Две трети жизни растеряв по свету,
В надежде жить успел я постареть
И, как игрок последнюю монету,
Кладу на кон оставшуюся треть.
Ни я не мил, ни мне ничто не мило;
Моей душе со мной не по пути;
Во мне самом давно моя могила —
И я мертвей умерших во плоти.
Едва лишь тень потянется к руинам,
Я припаду к остывшему песку
И, холодом пронизанный змеиным,
Скользну в мою беззвучную тоску.
Перевод И. Чежеговой
Да, здесь крутой подъем, и пыльный и тяжелый,
Под стать монастырю пейзаж: скалистый, голый;
Здесь камни, из-под ног срываясь, вниз летят
И каждый миг увлечь нас в пропасть норовят.

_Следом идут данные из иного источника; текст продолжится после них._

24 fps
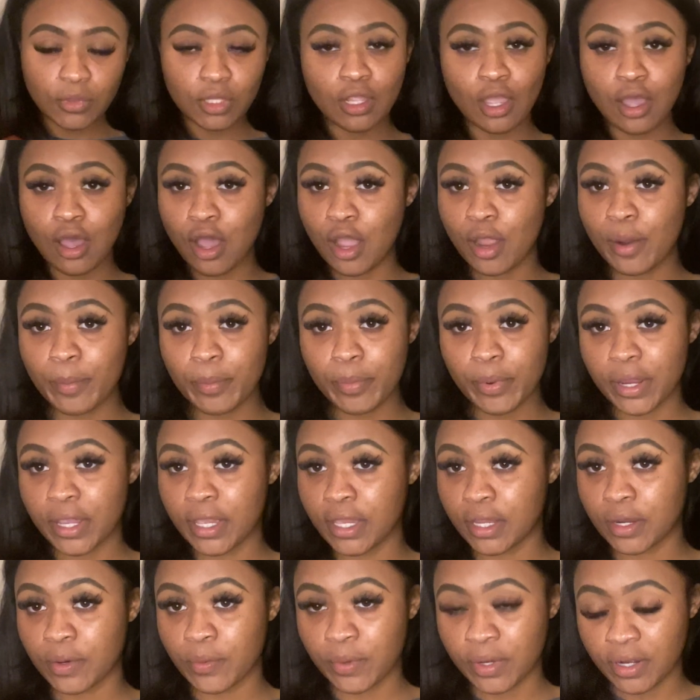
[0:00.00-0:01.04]

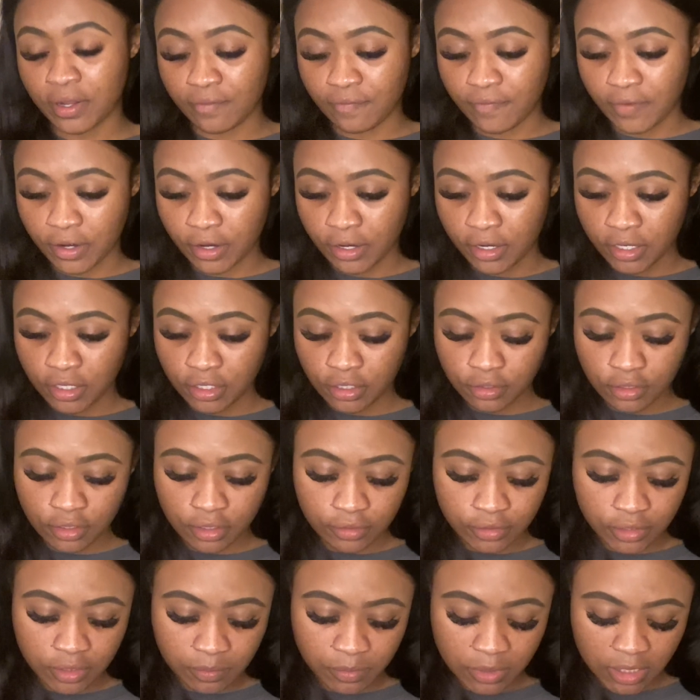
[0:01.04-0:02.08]
heartbreak or whatever, and you
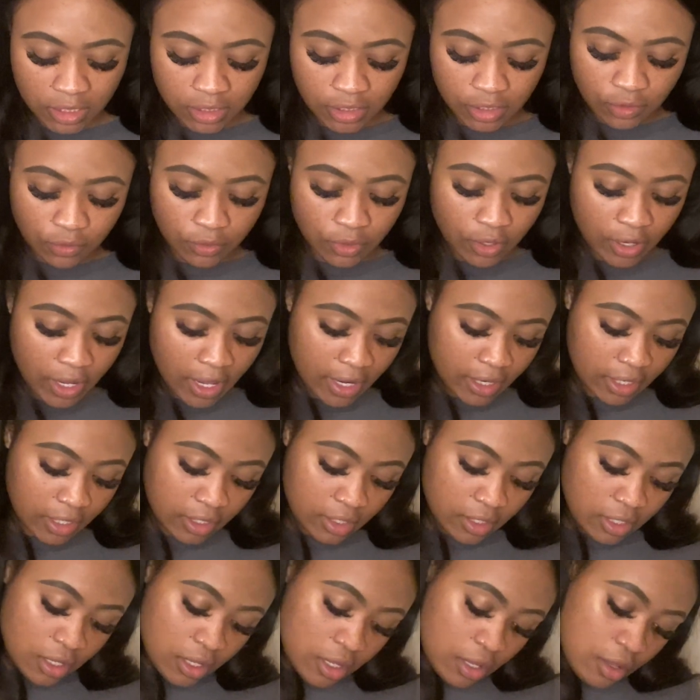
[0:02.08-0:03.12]
know, sometimes don't know how to
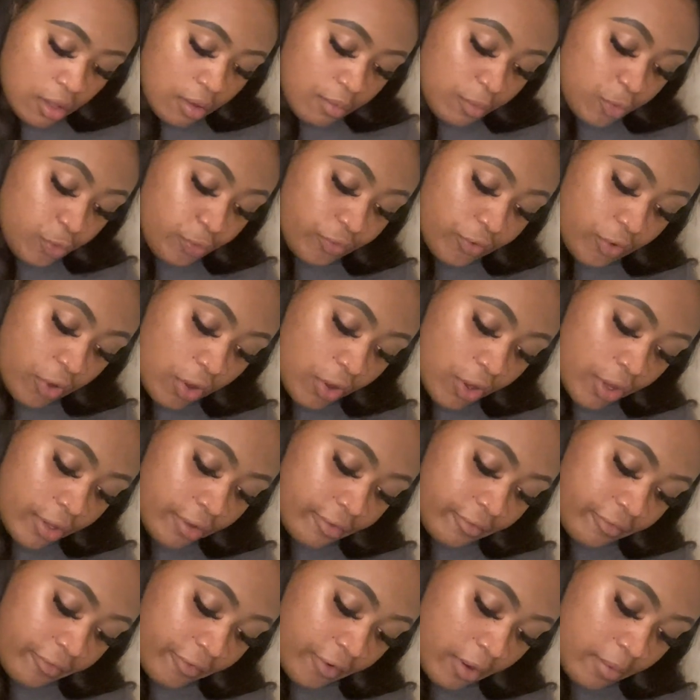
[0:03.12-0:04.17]
move
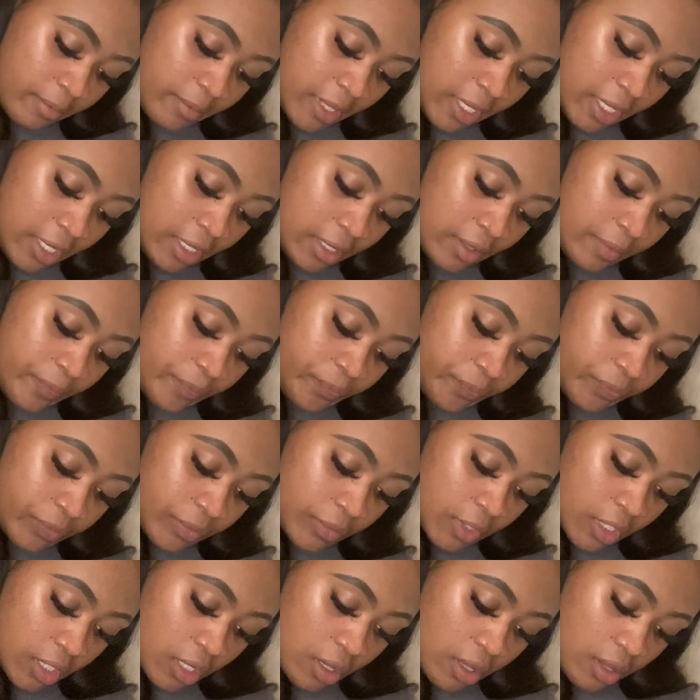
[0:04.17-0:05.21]
on from it.
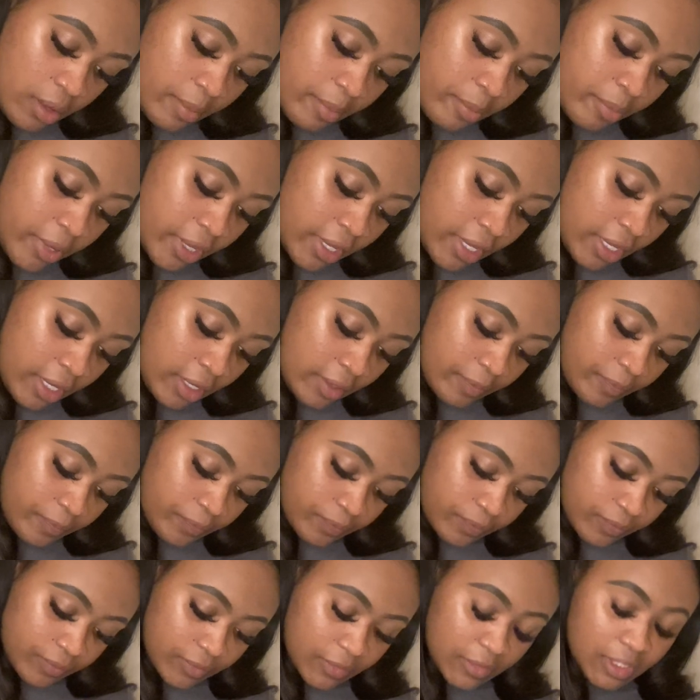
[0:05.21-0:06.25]
But
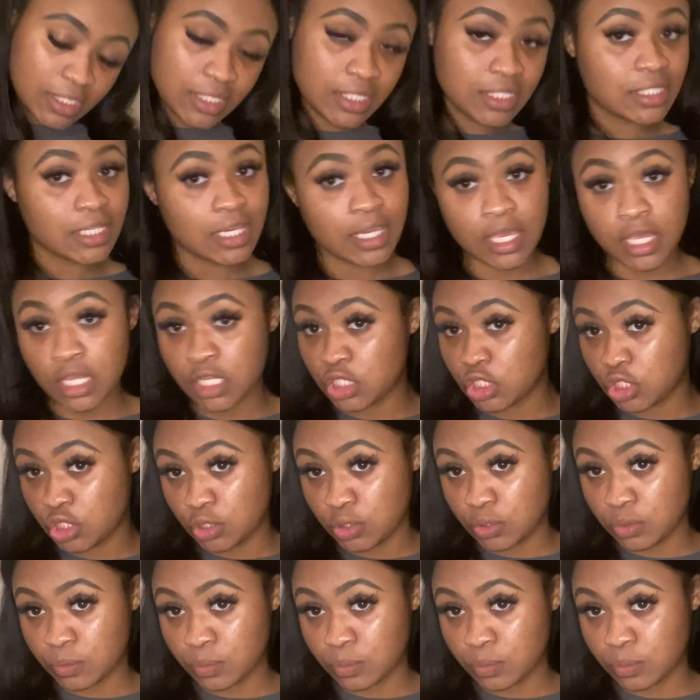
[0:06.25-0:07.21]
since I got you,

Здесь ни травинки нет, для глаза нет отрады:
Лишь камни каменной обветренной ограды
Да скопище олив, что прячут стан кривой
Под буро-пепельной безжизненной листвой.
Все солнцем выжжено: гранитные утесы,
И скалы в трещинах, и серые откосы,
И сердце, сжатое унынием, болит…
Но вот вы наверху: что за нежданный вид!
Синеющая даль и древней церкви стены,
Где Сида прах лежит и рядом – прах Химены!